Source material:
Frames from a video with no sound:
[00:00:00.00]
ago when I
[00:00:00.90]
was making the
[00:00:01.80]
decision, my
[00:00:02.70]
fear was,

Task item:
From the listing above, extract every line exactly as it stands.

Answer:
Frames from a video with no sound:
[00:00:00.00]
ago when I
[00:00:00.90]
was making the
[00:00:01.80]
decision, my
[00:00:02.70]
fear was,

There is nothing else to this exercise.